I'm trying to detect when a finger first makes contact with a view in SwiftUI. I could do this very easily with UIKit Events but can't figure this out in SwiftUI.
I've tried a DragGesture with minimum movement of 0 but it still won't change until your finger moves.
TapGesture will only work when you lift your finger and LongPressGesture will not trigger fast enough no matter what I set the parameters to.
DragGesture(minimumDistance: 0, coordinateSpace: .local).onChanged({ _ in print("down")})
LongPressGesture(minimumDuration: 0.01, maximumDistance: 100).onEnded({_ in print("down")})
I want to detect a touchDown event as soon as a finger makes contact with a view. Apple's default gestures have restrictions to either distance or time.

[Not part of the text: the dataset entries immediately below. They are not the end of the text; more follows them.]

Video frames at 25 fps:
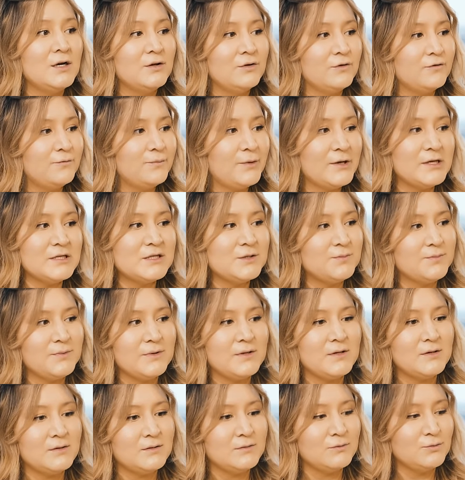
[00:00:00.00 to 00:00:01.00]
то, в
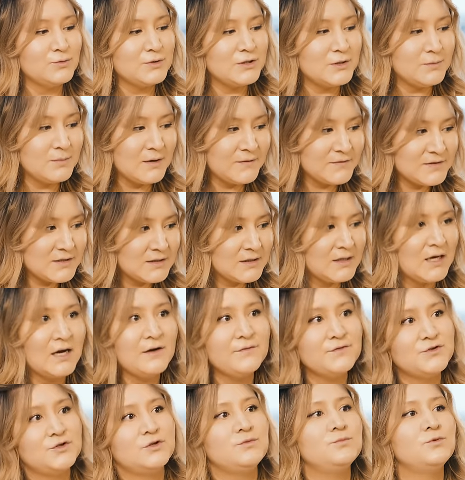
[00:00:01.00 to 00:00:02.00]
принципе, у тебя всегда
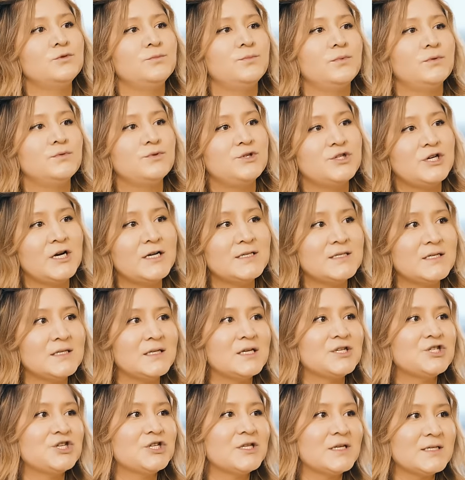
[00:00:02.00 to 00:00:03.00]
все будет получаться,
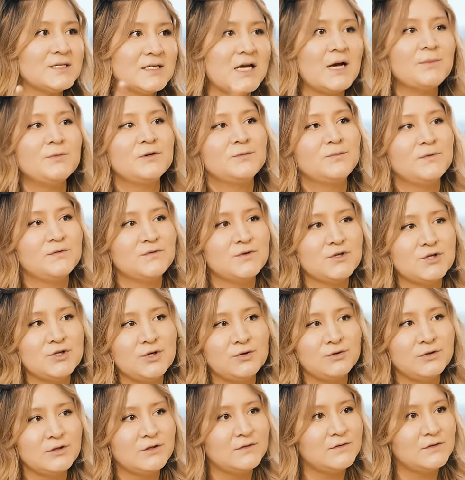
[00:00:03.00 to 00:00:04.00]
даже на самых
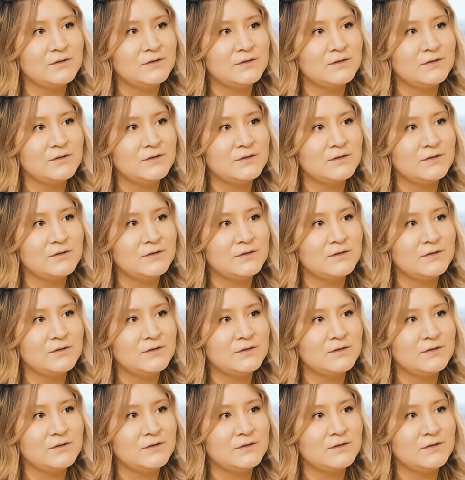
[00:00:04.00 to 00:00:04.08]
поврежденных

Update: This is not an issue anymore as Apple has seemed to update how DragGesture works or maybe I was experiencing a specific contextual bug.
If you combine the code from these two questions:
How to detect a tap gesture location in SwiftUI?
UITapGestureRecognizer - make it work on touch down, not touch up?
You can make something like this:
ZStack {
Text("Test")
TapView {
print("Tapped")
}
}
struct TapView: UIViewRepresentable {
var tappedCallback: (() -> Void)
func makeUIView(context: UIViewRepresentableContext<TapView>) -> TapView.UIViewType {
let v = UIView(frame: .zero)
let gesture = SingleTouchDownGestureRecognizer(target: context.coordinator,
action: #selector(Coordinator.tapped))
v.addGestureRecognizer(gesture)
return v
}
class Coordinator: NSObject {
var tappedCallback: (() -> Void)
init(tappedCallback: @escaping (() -> Void)) {
self.tappedCallback = tappedCallback
}
@objc func tapped(gesture:UITapGestureRecognizer) {
self.tappedCallback()
}
}
func makeCoordinator() -> TapView.Coordinator {
return Coordinator(tappedCallback:self.tappedCallback)
}
func updateUIView(_ uiView: UIView,
context: UIViewRepresentableContext<TapView>) {
}
}
class SingleTouchDownGestureRecognizer: UIGestureRecognizer {
override func touchesBegan(_ touches: Set<UITouch>, with event: UIEvent) {
if self.state == .possible {
self.state = .recognized
}
}
override func touchesMoved(_ touches: Set<UITouch>, with event: UIEvent) {
self.state = .failed
}
override func touchesEnded(_ touches: Set<UITouch>, with event: UIEvent) {
self.state = .failed
}
}
There's definitely some abstractions we can make so that the usage is more like the other SwiftUI Gestures, but this is a start. Hopefully Apple builds in support for this at some point.